散歩道<3796>

                           社説・民主党代表選(1)                        (1)〜(2)続く
                                   なんのために戦うのか

 この人たちはいったい何をやっているのか・・・・。少なからぬ有権者があきれているに違いない。
 9月1日の民主党代表選告示に向け、党内各グループの駆け引きが激しくなってきた。困難な時代の舵取りを担う指導者選びだというのに、あまりに内向きな主導権争いである。
 鳩山由紀夫前首相のグループが開いた研修会は、衆参両院議員約160人が集まり、小沢前幹事長に立候補を促す決起集会のようであった。
 「反菅」だ、「脱小沢」だと、自民党政権時代にさんざん見せられた派閥中心の総裁選びを思い起こさせる。政権交代で民主党が手を切ったはずの「古い政治」そのものではないか。

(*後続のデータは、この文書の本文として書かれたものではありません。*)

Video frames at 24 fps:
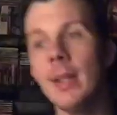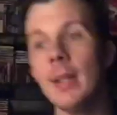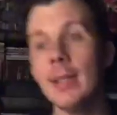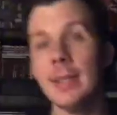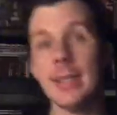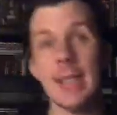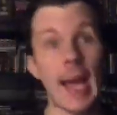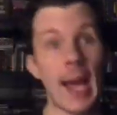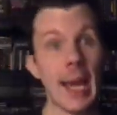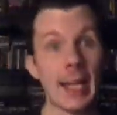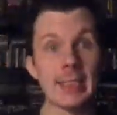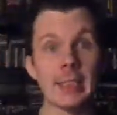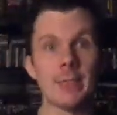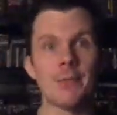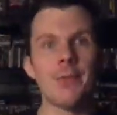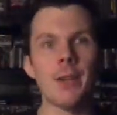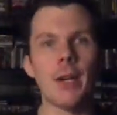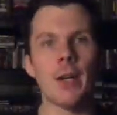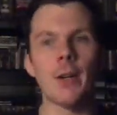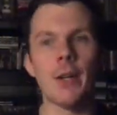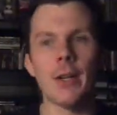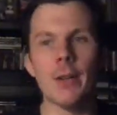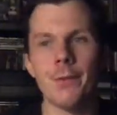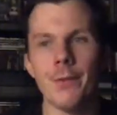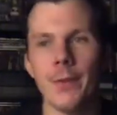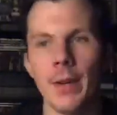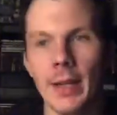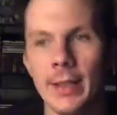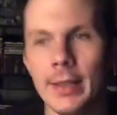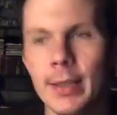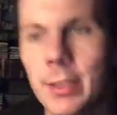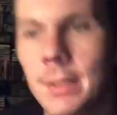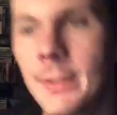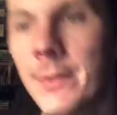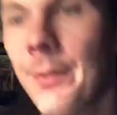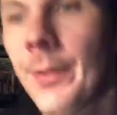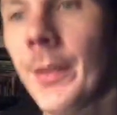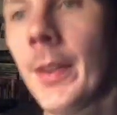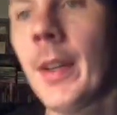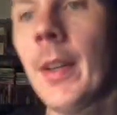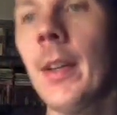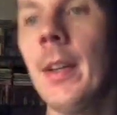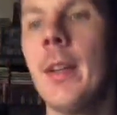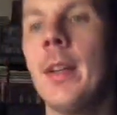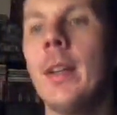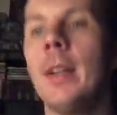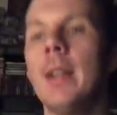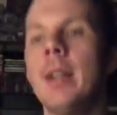That's very effective.
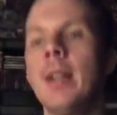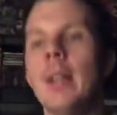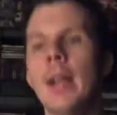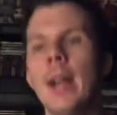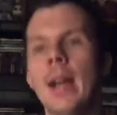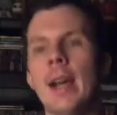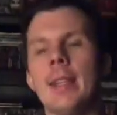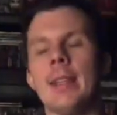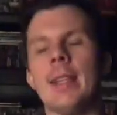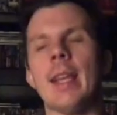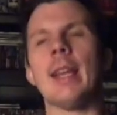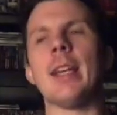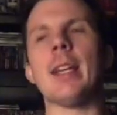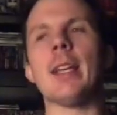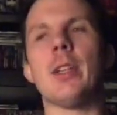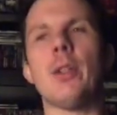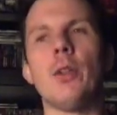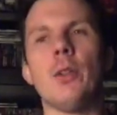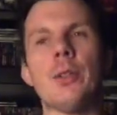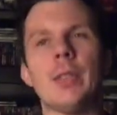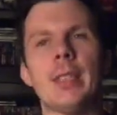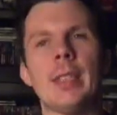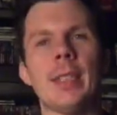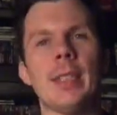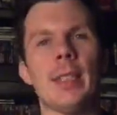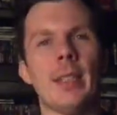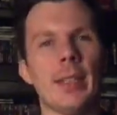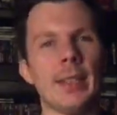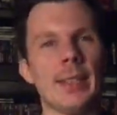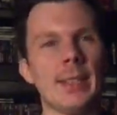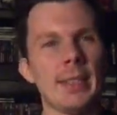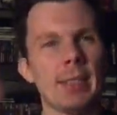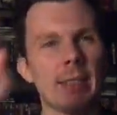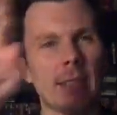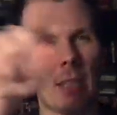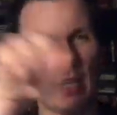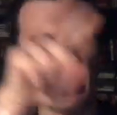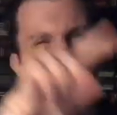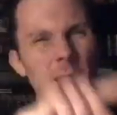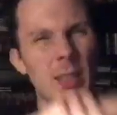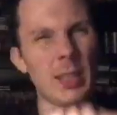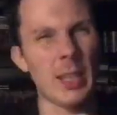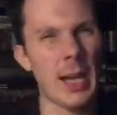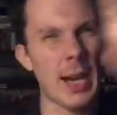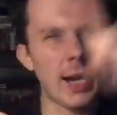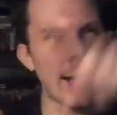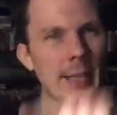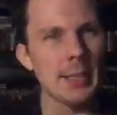And then it goes into like this
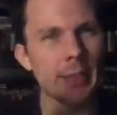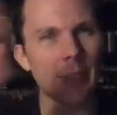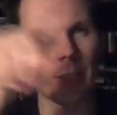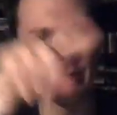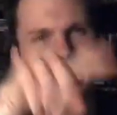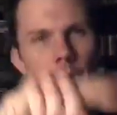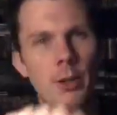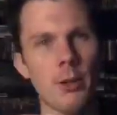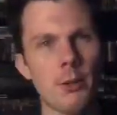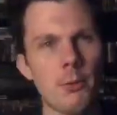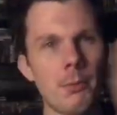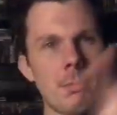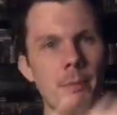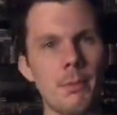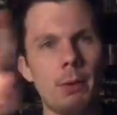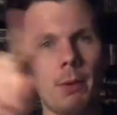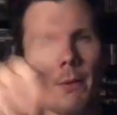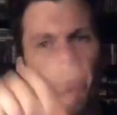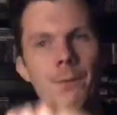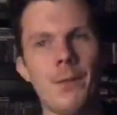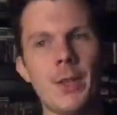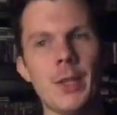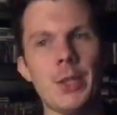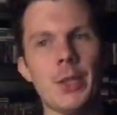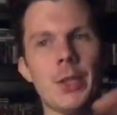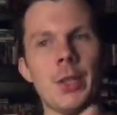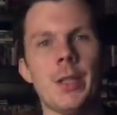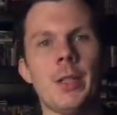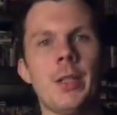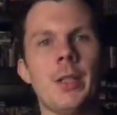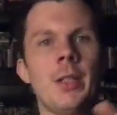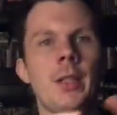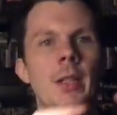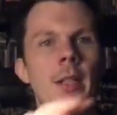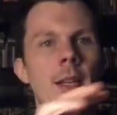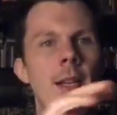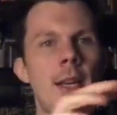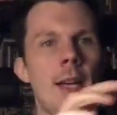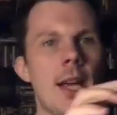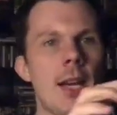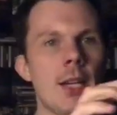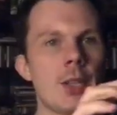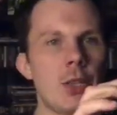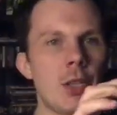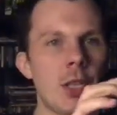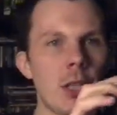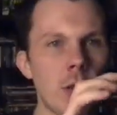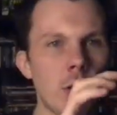kaleidoscope vision as
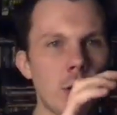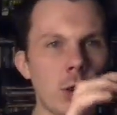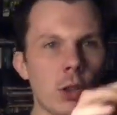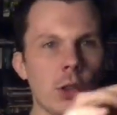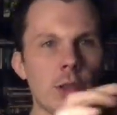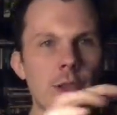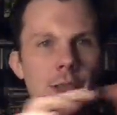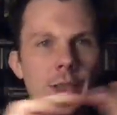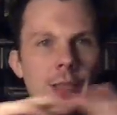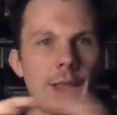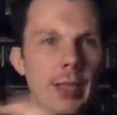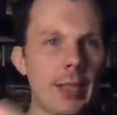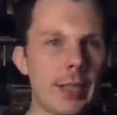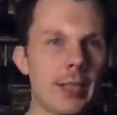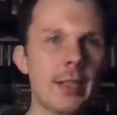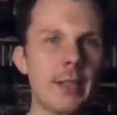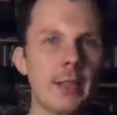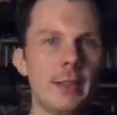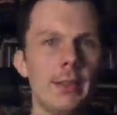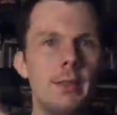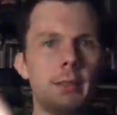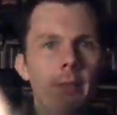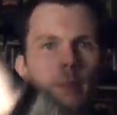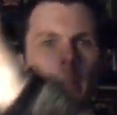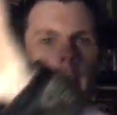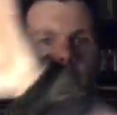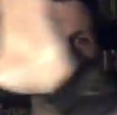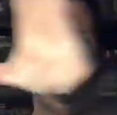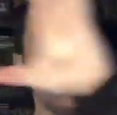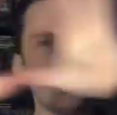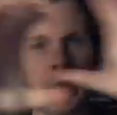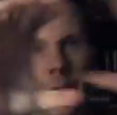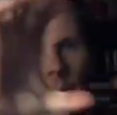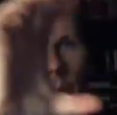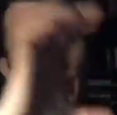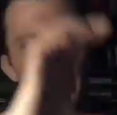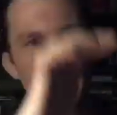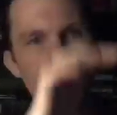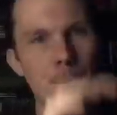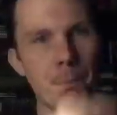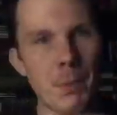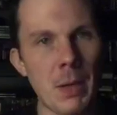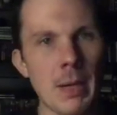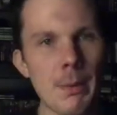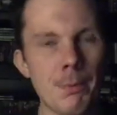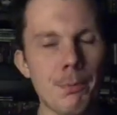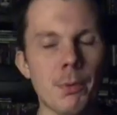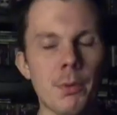she looks at certain
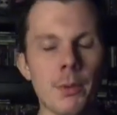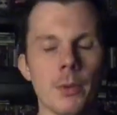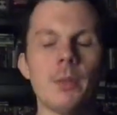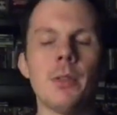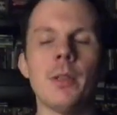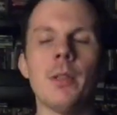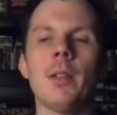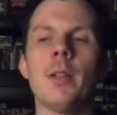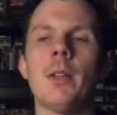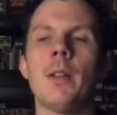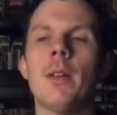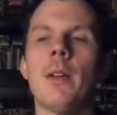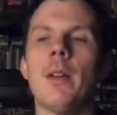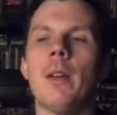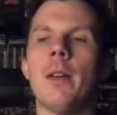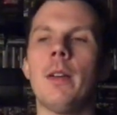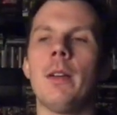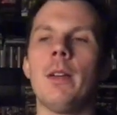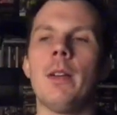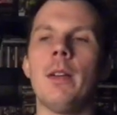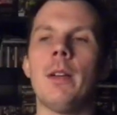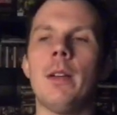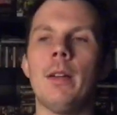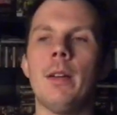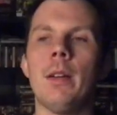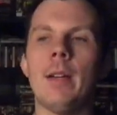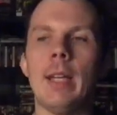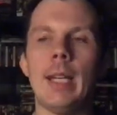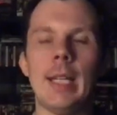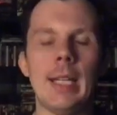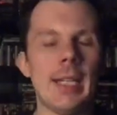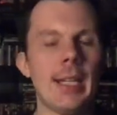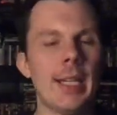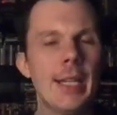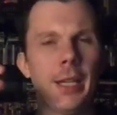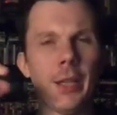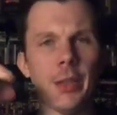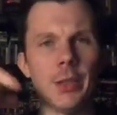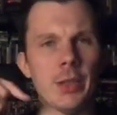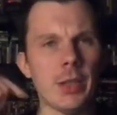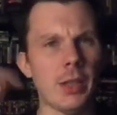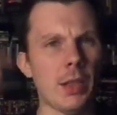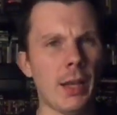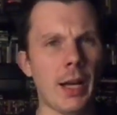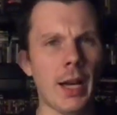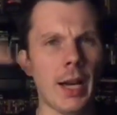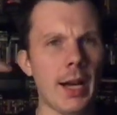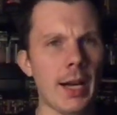people. It hears
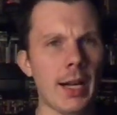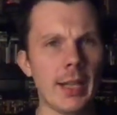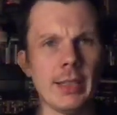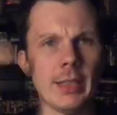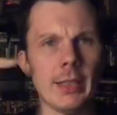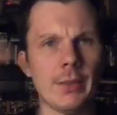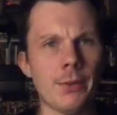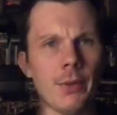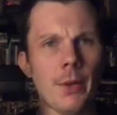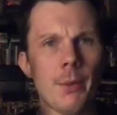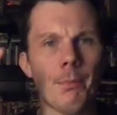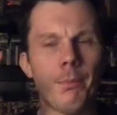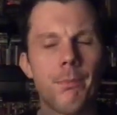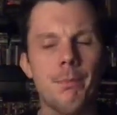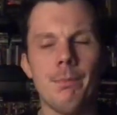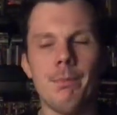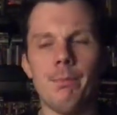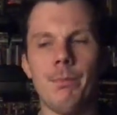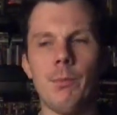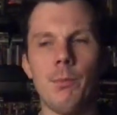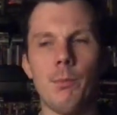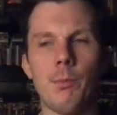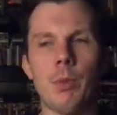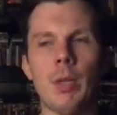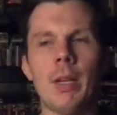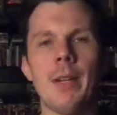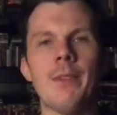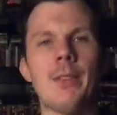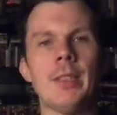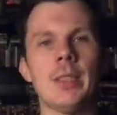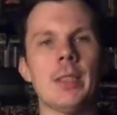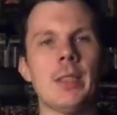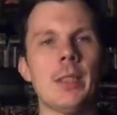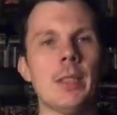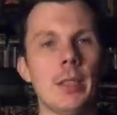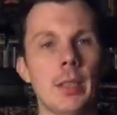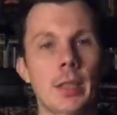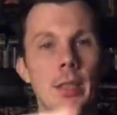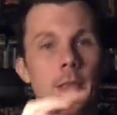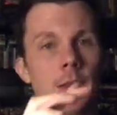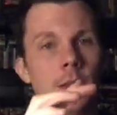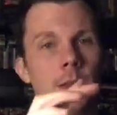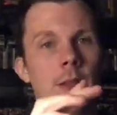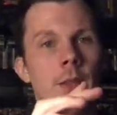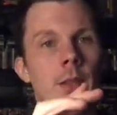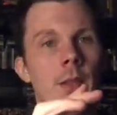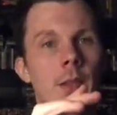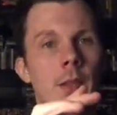lines from previously like,
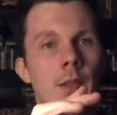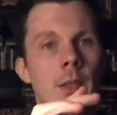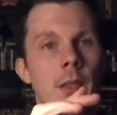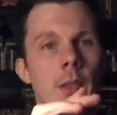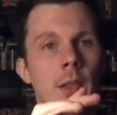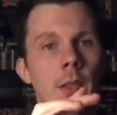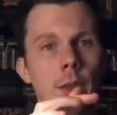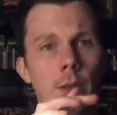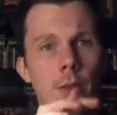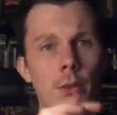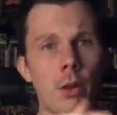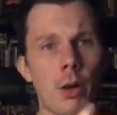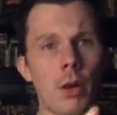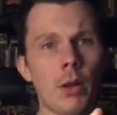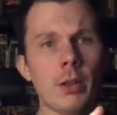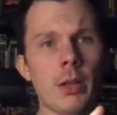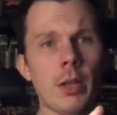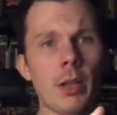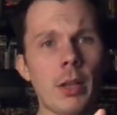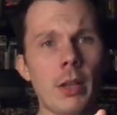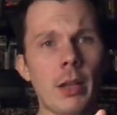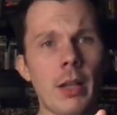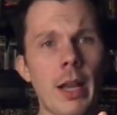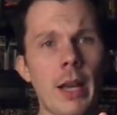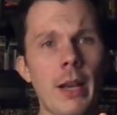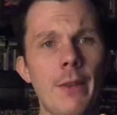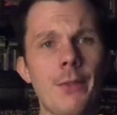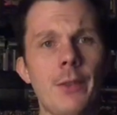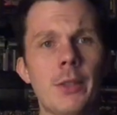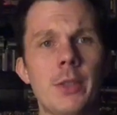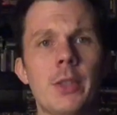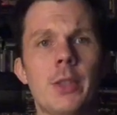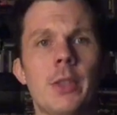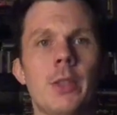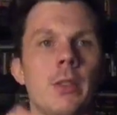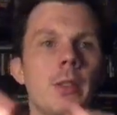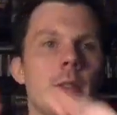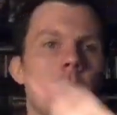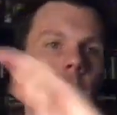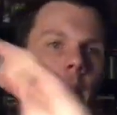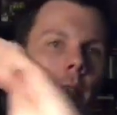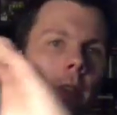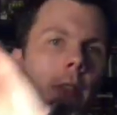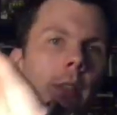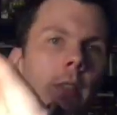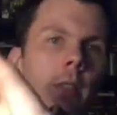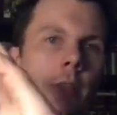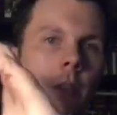they're all going to laugh at you.
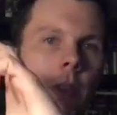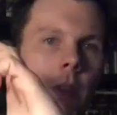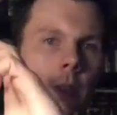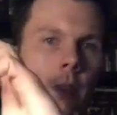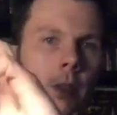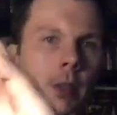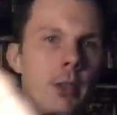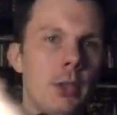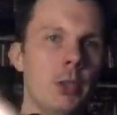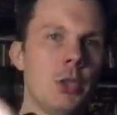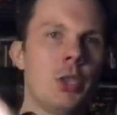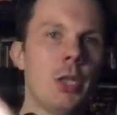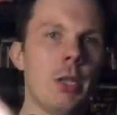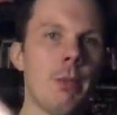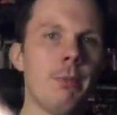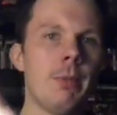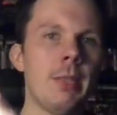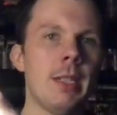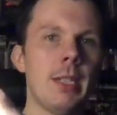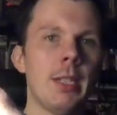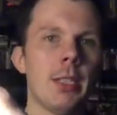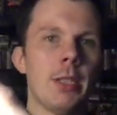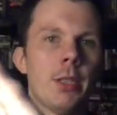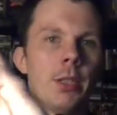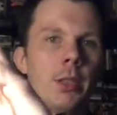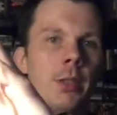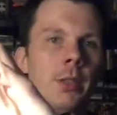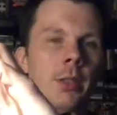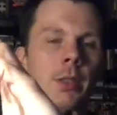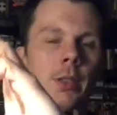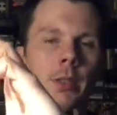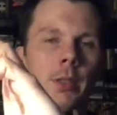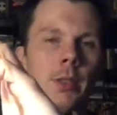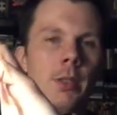Gym teacher,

 菅直人首相は就任わずか3ヶ月である。参院選敗北の責任はあるにしても、実績を残すだけの時間がたっていないし、退かなければならないほどの失政もない。民意も続投支持が多い。
 なにより首相交代は総選挙による、という政権交代時代の原則をまたぞろないがしろにすべきではない。
 それでも、民主党が代表選をするのなら、その意味はどこにあるのか。
 政権交代後の迷走でぼやけてしまった政策路線を定め直し、再出発の土台固めをすることにしかあるまい。